# What you need to do
Your task is to write out every line of the data exactly. Drop the pictures.

# Source data
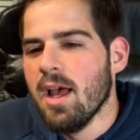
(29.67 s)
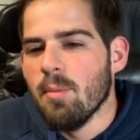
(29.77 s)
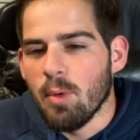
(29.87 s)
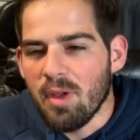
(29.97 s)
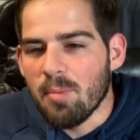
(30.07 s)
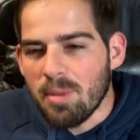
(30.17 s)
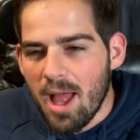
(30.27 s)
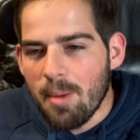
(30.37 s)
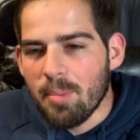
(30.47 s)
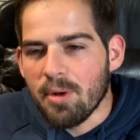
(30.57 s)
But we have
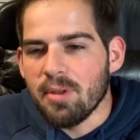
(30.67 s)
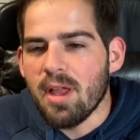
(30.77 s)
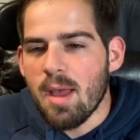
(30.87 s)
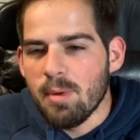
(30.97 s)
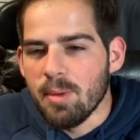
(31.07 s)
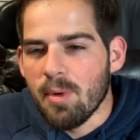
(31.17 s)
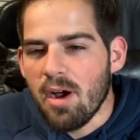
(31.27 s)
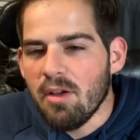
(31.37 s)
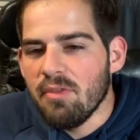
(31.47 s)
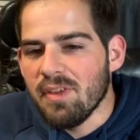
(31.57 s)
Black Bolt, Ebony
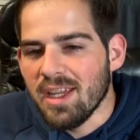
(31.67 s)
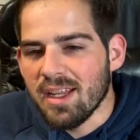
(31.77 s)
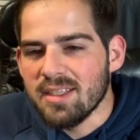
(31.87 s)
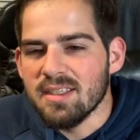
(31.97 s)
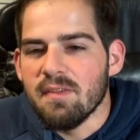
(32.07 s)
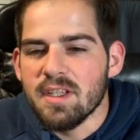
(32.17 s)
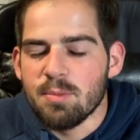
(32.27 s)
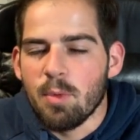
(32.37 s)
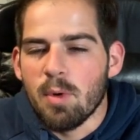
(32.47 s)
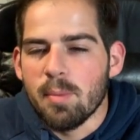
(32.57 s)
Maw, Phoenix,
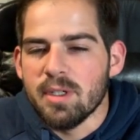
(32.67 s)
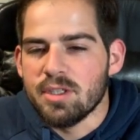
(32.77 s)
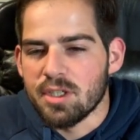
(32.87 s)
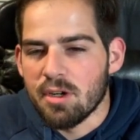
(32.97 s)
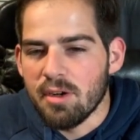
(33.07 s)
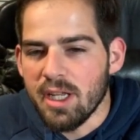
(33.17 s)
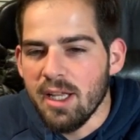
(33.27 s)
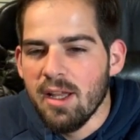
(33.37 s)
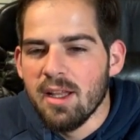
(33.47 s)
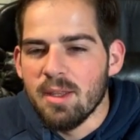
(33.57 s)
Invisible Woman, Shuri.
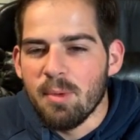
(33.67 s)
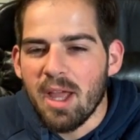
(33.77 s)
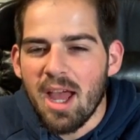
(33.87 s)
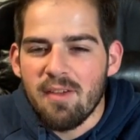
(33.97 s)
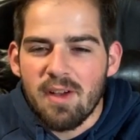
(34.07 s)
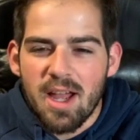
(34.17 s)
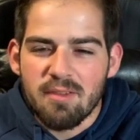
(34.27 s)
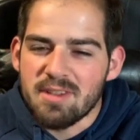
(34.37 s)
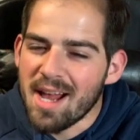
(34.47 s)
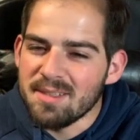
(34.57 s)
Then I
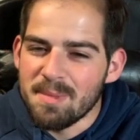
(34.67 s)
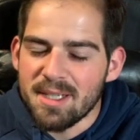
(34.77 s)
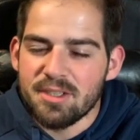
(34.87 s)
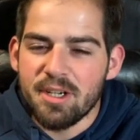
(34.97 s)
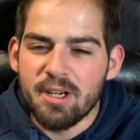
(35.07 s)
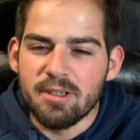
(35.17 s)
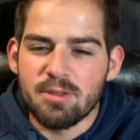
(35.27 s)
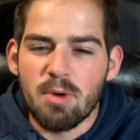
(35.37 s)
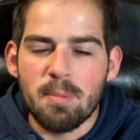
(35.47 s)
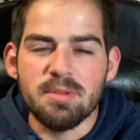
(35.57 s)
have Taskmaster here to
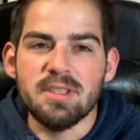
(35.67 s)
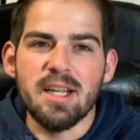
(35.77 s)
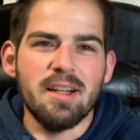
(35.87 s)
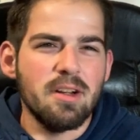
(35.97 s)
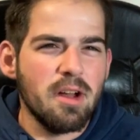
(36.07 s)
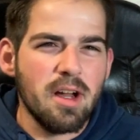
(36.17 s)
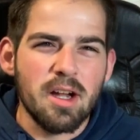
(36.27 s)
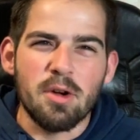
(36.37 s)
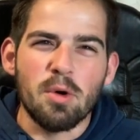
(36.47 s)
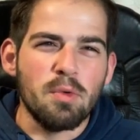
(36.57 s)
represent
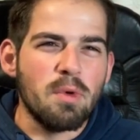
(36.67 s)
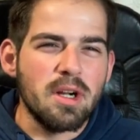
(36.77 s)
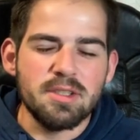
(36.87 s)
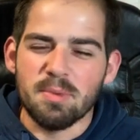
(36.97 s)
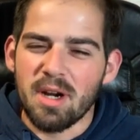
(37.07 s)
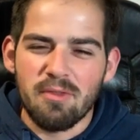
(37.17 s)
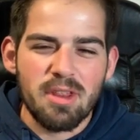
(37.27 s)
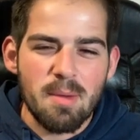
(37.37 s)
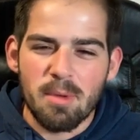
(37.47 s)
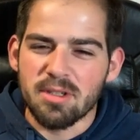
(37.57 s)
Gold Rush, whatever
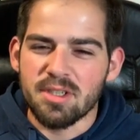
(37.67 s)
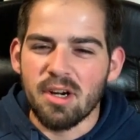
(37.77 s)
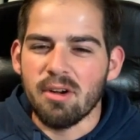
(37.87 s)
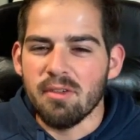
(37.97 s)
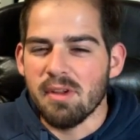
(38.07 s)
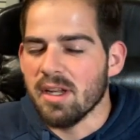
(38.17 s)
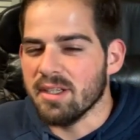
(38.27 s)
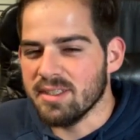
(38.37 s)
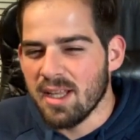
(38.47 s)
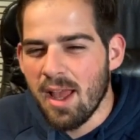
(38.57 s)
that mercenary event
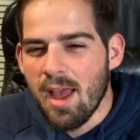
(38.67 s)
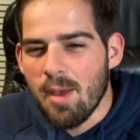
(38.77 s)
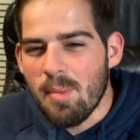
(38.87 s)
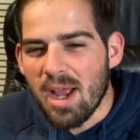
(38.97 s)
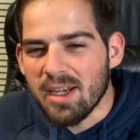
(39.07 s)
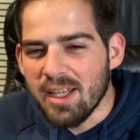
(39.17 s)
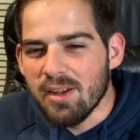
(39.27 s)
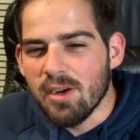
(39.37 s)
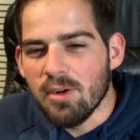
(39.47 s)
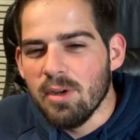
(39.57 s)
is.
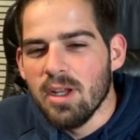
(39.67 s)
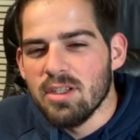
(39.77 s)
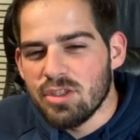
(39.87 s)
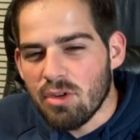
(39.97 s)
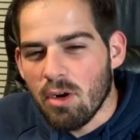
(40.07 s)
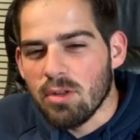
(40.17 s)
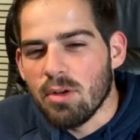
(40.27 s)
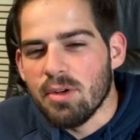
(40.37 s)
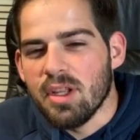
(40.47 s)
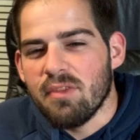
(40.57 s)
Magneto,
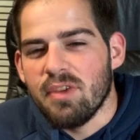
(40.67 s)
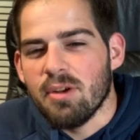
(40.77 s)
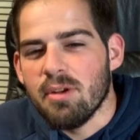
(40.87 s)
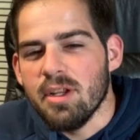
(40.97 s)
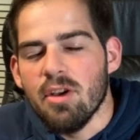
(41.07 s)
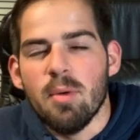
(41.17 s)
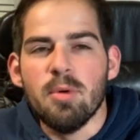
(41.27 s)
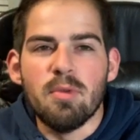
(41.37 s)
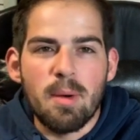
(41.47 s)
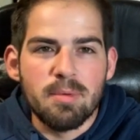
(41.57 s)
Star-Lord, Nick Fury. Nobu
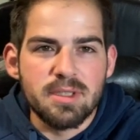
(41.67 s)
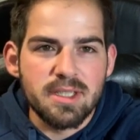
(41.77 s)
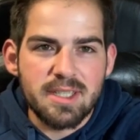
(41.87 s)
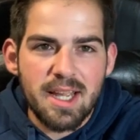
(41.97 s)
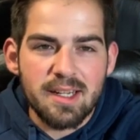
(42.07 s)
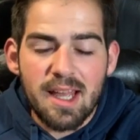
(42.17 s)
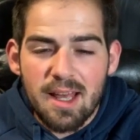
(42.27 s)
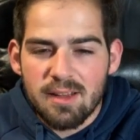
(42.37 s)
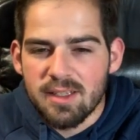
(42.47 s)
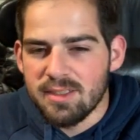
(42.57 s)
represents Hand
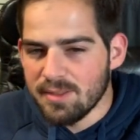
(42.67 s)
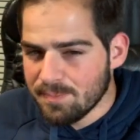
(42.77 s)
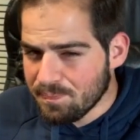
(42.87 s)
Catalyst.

# Result
(29.67 s)
(29.77 s)
(29.87 s)
(29.97 s)
(30.07 s)
(30.17 s)
(30.27 s)
(30.37 s)
(30.47 s)
(30.57 s)
But we have
(30.67 s)
(30.77 s)
(30.87 s)
(30.97 s)
(31.07 s)
(31.17 s)
(31.27 s)
(31.37 s)
(31.47 s)
(31.57 s)
Black Bolt, Ebony
(31.67 s)
(31.77 s)
(31.87 s)
(31.97 s)
(32.07 s)
(32.17 s)
(32.27 s)
(32.37 s)
(32.47 s)
(32.57 s)
Maw, Phoenix,
(32.67 s)
(32.77 s)
(32.87 s)
(32.97 s)
(33.07 s)
(33.17 s)
(33.27 s)
(33.37 s)
(33.47 s)
(33.57 s)
Invisible Woman, Shuri.
(33.67 s)
(33.77 s)
(33.87 s)
(33.97 s)
(34.07 s)
(34.17 s)
(34.27 s)
(34.37 s)
(34.47 s)
(34.57 s)
Then I
(34.67 s)
(34.77 s)
(34.87 s)
(34.97 s)
(35.07 s)
(35.17 s)
(35.27 s)
(35.37 s)
(35.47 s)
(35.57 s)
have Taskmaster here to
(35.67 s)
(35.77 s)
(35.87 s)
(35.97 s)
(36.07 s)
(36.17 s)
(36.27 s)
(36.37 s)
(36.47 s)
(36.57 s)
represent
(36.67 s)
(36.77 s)
(36.87 s)
(36.97 s)
(37.07 s)
(37.17 s)
(37.27 s)
(37.37 s)
(37.47 s)
(37.57 s)
Gold Rush, whatever
(37.67 s)
(37.77 s)
(37.87 s)
(37.97 s)
(38.07 s)
(38.17 s)
(38.27 s)
(38.37 s)
(38.47 s)
(38.57 s)
that mercenary event
(38.67 s)
(38.77 s)
(38.87 s)
(38.97 s)
(39.07 s)
(39.17 s)
(39.27 s)
(39.37 s)
(39.47 s)
(39.57 s)
is.
(39.67 s)
(39.77 s)
(39.87 s)
(39.97 s)
(40.07 s)
(40.17 s)
(40.27 s)
(40.37 s)
(40.47 s)
(40.57 s)
Magneto,
(40.67 s)
(40.77 s)
(40.87 s)
(40.97 s)
(41.07 s)
(41.17 s)
(41.27 s)
(41.37 s)
(41.47 s)
(41.57 s)
Star-Lord, Nick Fury. Nobu
(41.67 s)
(41.77 s)
(41.87 s)
(41.97 s)
(42.07 s)
(42.17 s)
(42.27 s)
(42.37 s)
(42.47 s)
(42.57 s)
represents Hand
(42.67 s)
(42.77 s)
(42.87 s)
Catalyst.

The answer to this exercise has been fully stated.